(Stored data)

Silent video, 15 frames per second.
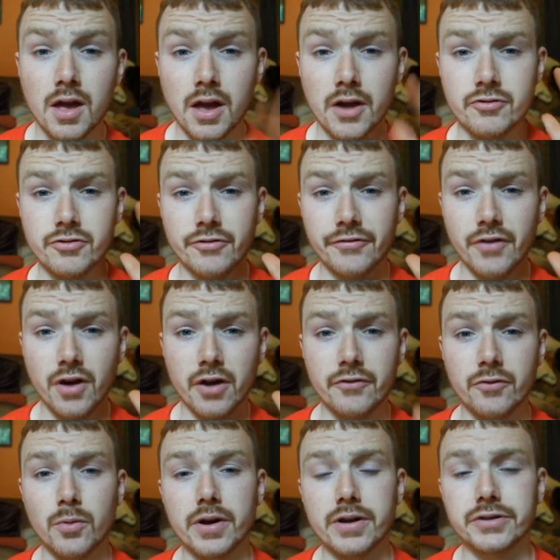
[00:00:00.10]
Here are
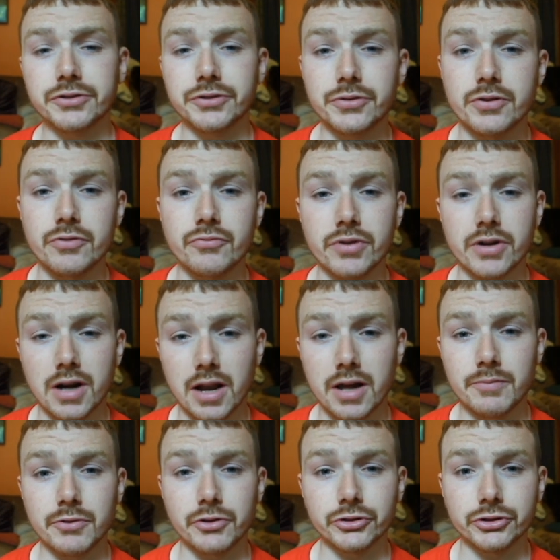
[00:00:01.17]
5 ways you can
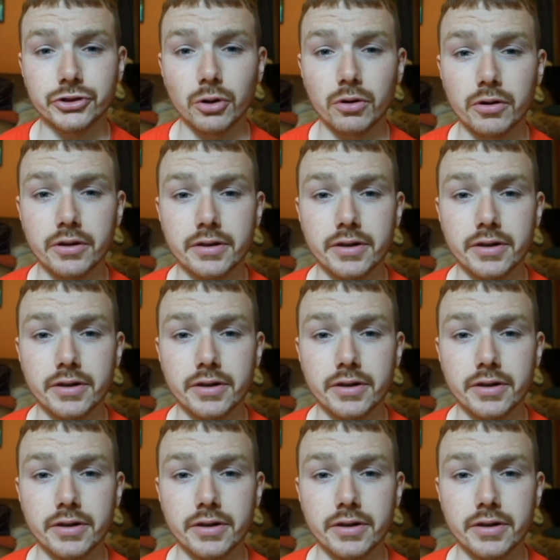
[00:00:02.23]
reclaim your stolen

Prompt => Pictures excluded, set down all the entries exactly.

Reply to the exercise =>
Silent video, 15 frames per second.
[00:00:00.10]
Here are
[00:00:01.17]
5 ways you can
[00:00:02.23]
reclaim your stolen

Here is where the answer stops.